Task details
When you return the data, keep every line exactly as it is and leave out the pictures.

------ Recorded information ------

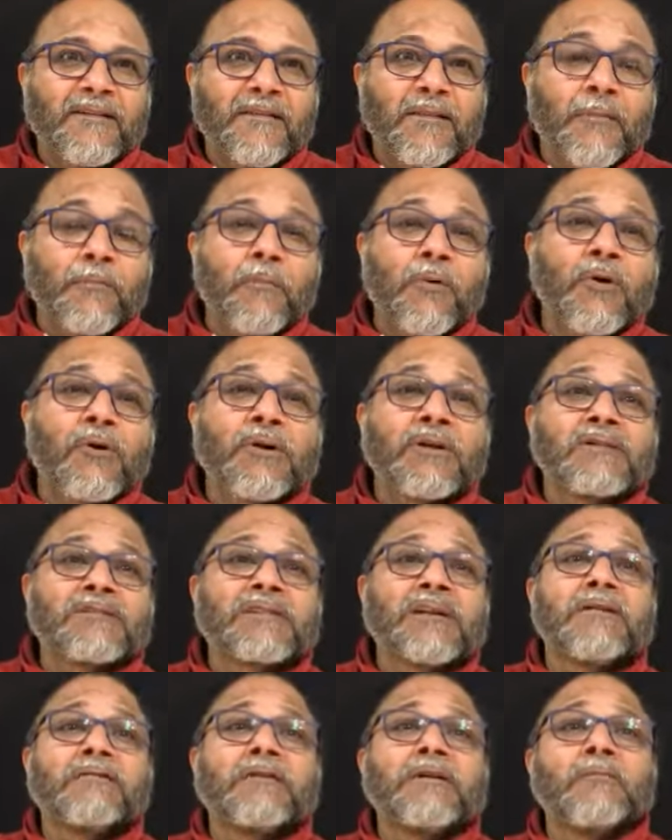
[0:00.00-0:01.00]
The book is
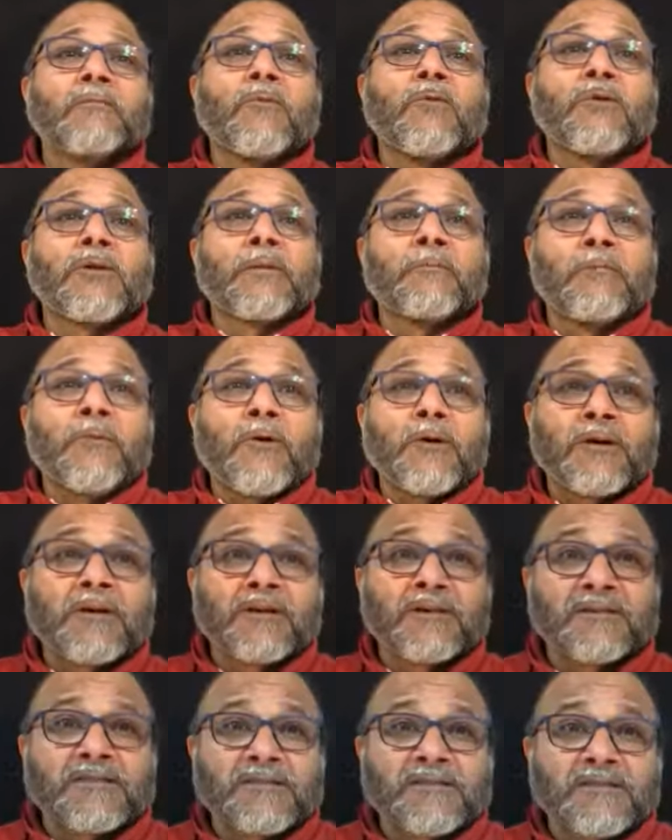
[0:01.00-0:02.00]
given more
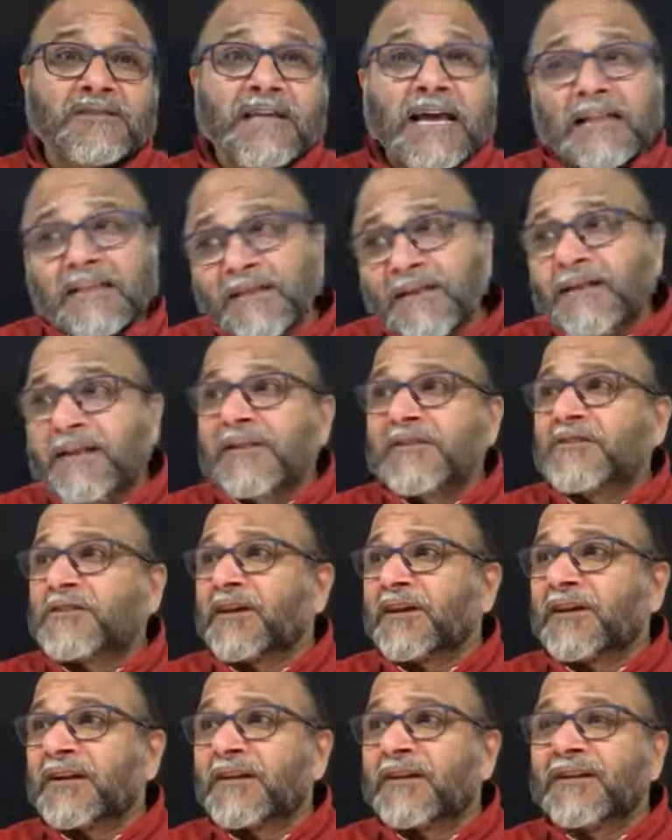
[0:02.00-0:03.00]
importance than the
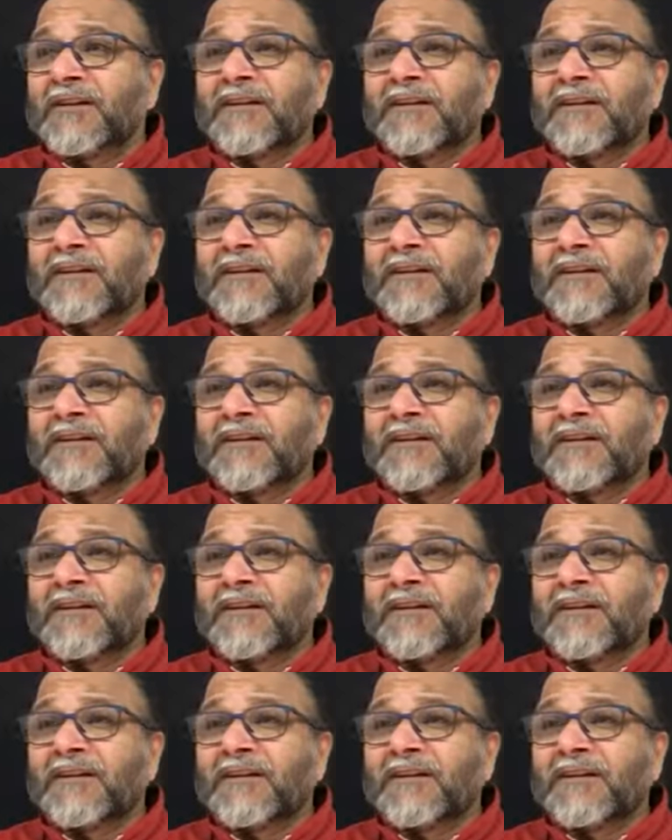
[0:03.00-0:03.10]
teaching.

------

Answer box
[0:00.00-0:01.00]
The book is
[0:01.00-0:02.00]
given more
[0:02.00-0:03.00]
importance than the
[0:03.00-0:03.10]
teaching.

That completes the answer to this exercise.